THE number of empty shops in Chester has risen slightly in the past three years, new figures have revealed.
Figures released by Cheshire West and Chester Council (CWaC) show that in January, 2012 the figure was 12.15 per cent and by January 2014 that had risen to 12.95 per cent.
But the council and traders say that the 12.95 per cent figure is artificially high because of outlets being deliberately left empty in the Grosvenor Shopping Centre and the Forum Shopping Centre, to allow landlords to make changes to some of the shops.
Chester MP Stephen Mosley, said this is good news to where the city was in 2007.
He said: “Retail is a big part of the Chester economy and it is why we have been seeing unemployment in Chester dropping recently.
“Shops are opening and closing a lot in Chester and there will always be a turnover. What we have to look at is how quickly they are being occupied. In 2009 there were six out of 10 shops empty on Bridge Street and we forget what it was like. It is a lot more vibrant now.
“People tend to look at an isolated area like The Forum. The landlords there want to refurbish so they are only offering short term leases while the long term leases run out which is why there are so many empty shops there.
“If you look at CWaC figures in 2007 there were 45 shops empty, in 2010 it was 16 and now they only have two available.
“I’m not saying there isn’t a problem at all but if you are constantly doing the city down then it doesn’t help.
“The most important thing is to get the economy going. We are now seeing economic growth with more people having more money in their pockets which they spend on the high street.”
However, regional figures show that the number of empty shops in Chester is still well below the rest of the North West which has an average vacancy rate of 17.3 per cent – the worst region in the UK.

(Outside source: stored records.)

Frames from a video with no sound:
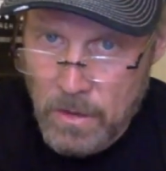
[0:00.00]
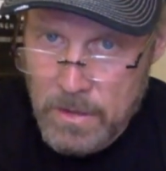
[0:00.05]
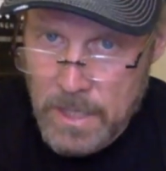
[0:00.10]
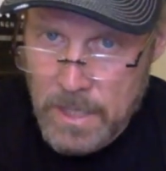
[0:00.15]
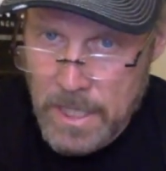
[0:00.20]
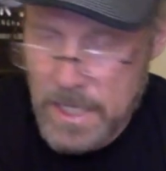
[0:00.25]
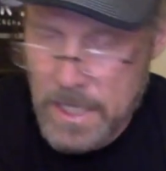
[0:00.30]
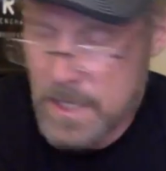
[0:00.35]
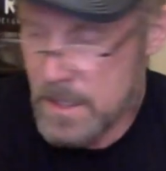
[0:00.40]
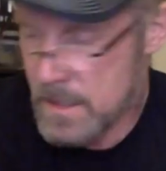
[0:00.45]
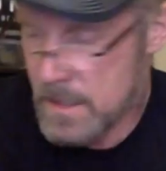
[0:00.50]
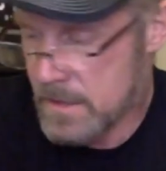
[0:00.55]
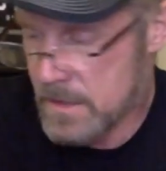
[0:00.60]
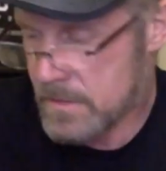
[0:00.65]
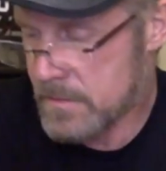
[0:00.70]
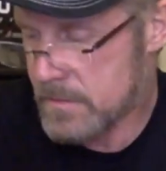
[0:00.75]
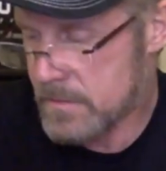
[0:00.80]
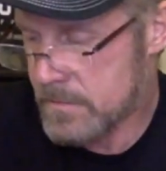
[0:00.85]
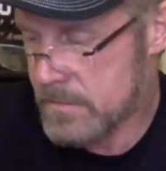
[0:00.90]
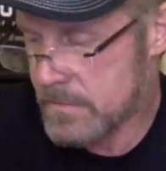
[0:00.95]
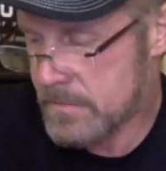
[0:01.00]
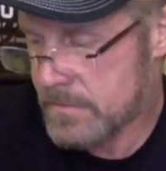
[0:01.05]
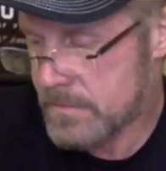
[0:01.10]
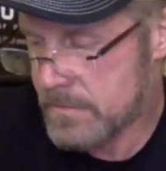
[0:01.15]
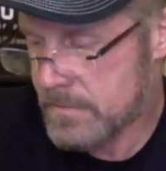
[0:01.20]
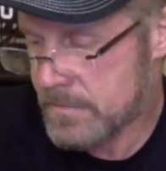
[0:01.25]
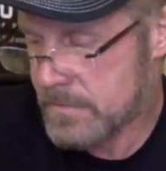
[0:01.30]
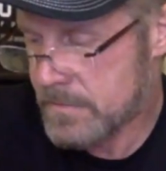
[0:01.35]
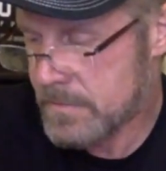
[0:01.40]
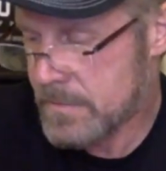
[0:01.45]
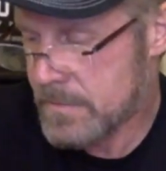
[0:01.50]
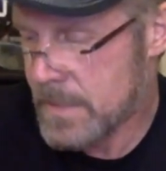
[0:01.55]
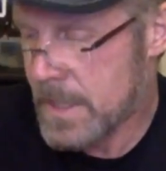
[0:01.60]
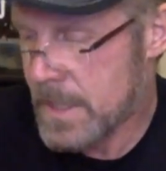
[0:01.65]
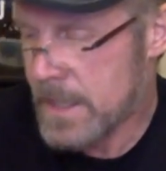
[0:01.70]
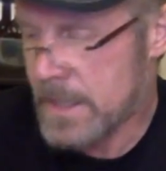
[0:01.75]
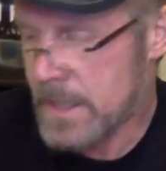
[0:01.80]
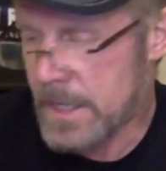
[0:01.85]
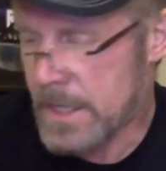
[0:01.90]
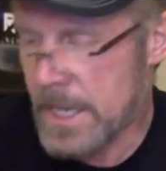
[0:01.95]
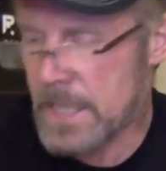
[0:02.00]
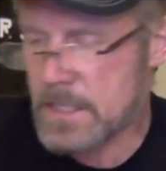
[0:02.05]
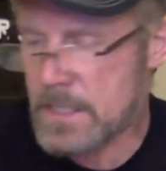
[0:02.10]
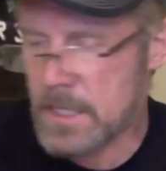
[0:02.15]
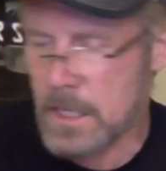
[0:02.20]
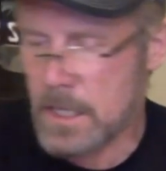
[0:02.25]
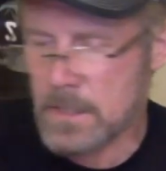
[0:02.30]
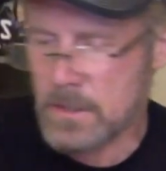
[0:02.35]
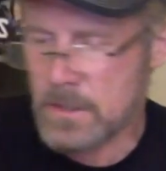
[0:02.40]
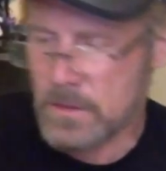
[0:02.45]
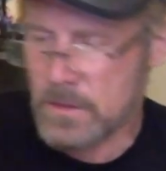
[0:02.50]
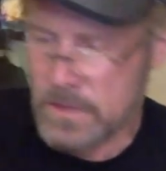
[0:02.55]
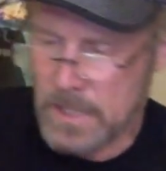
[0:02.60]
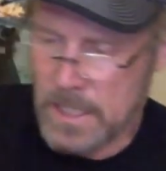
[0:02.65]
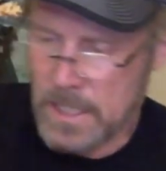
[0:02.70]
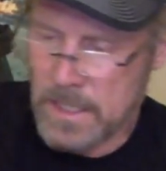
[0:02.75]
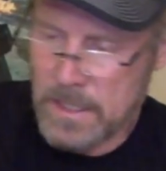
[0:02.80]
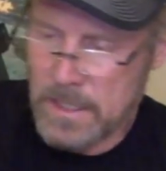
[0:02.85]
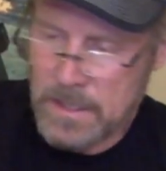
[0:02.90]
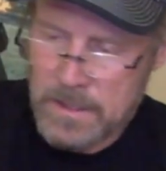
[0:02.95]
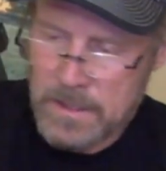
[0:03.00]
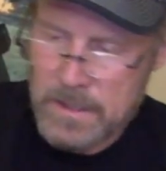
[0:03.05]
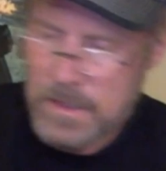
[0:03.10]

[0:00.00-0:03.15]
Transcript: okay?" "Yeah," Tonto said.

Alex Sharp, chairman of the Watergate Street Traders Association, the unofficial independant quarter of the city, said the CH1 Chester BID (business improvement district), which is designed to bring investment into the city from private businesses, will help improve confidence into the city.
He said: “We have actually had a positive result this quarter with a 0.4 per cent reduction on last quarter which means more units have been taken.
“Also the figures are being slightly skewed due to the Grosvenor Shopping Centre and the Forum, both of which are going through changes at the moment.
“I am confident the CH1 Chester BID will continue to drive confidence that Chester is the right choice to locate, relocate or expand and we will actively support any business looking to do any of those in Chester.”
Mr Sharp added that although things seemed to be improving, there are a number of things which the council could do which would improve things.
He added: “Comparatively small steps to tackle deep-rooted issues such as parking, accessibility and rising business costs could make a huge difference to the health of our city centre
“When you compare the low overheads of e-commerce with the long rents and crippling rates on the high street, it’s easy to see why vacancies have gone up.
“But the appetite to go out to the shops with friends is still there, so in many ways retailers retreating to the relative safety of online are missing a trick.
“Retailers and landlords need to work together to find a modern solution to our shopping needs. One that accepts the need for convenience combined with demand for a physical retail destination.”
But independent retailer Russell Townson, who ran the recently defunct Chester Whiskey Shop, said they had been forced to shut in December because people were not prepared to pay for luxury products.
He said: “We were forced to shut because of overheads and a drop in footfall. People are very wary about where they spend their money. We are a luxury product so I understand that. I can only go so far within my margins but I do know that as it stands I haven’t made a profit.
“There was a bakers on this street which shut two years ago after about 100 years in trading, and a butchers too. It is such a shame that the council’s focus is totally wrong. They focus too much on getting tourists here to see the heritage.
“Doing that is understandable but people come to Chester for a unique shopping experience which is what the independents provide.
“The council needs to realise that the attraction of Chester is not only the heritage but the independent businesses, not the big retail shops. You don’t go somewhere to go to the same shops you have at home.”
Council spokesman Shirley Wingfield said the council had a number of projects in the pipeline to increase footfall. She said: “As we are all aware there are important plans in place in Chester to increase the footfall to the city.
“For example the theatre, the business quarter and the Northgate scheme which are all included in the one city plan.
“Chester businesses are also proposing a business improvement district which aims to reinvigorate the city centre. We are all working hard to build for Chester’s future.”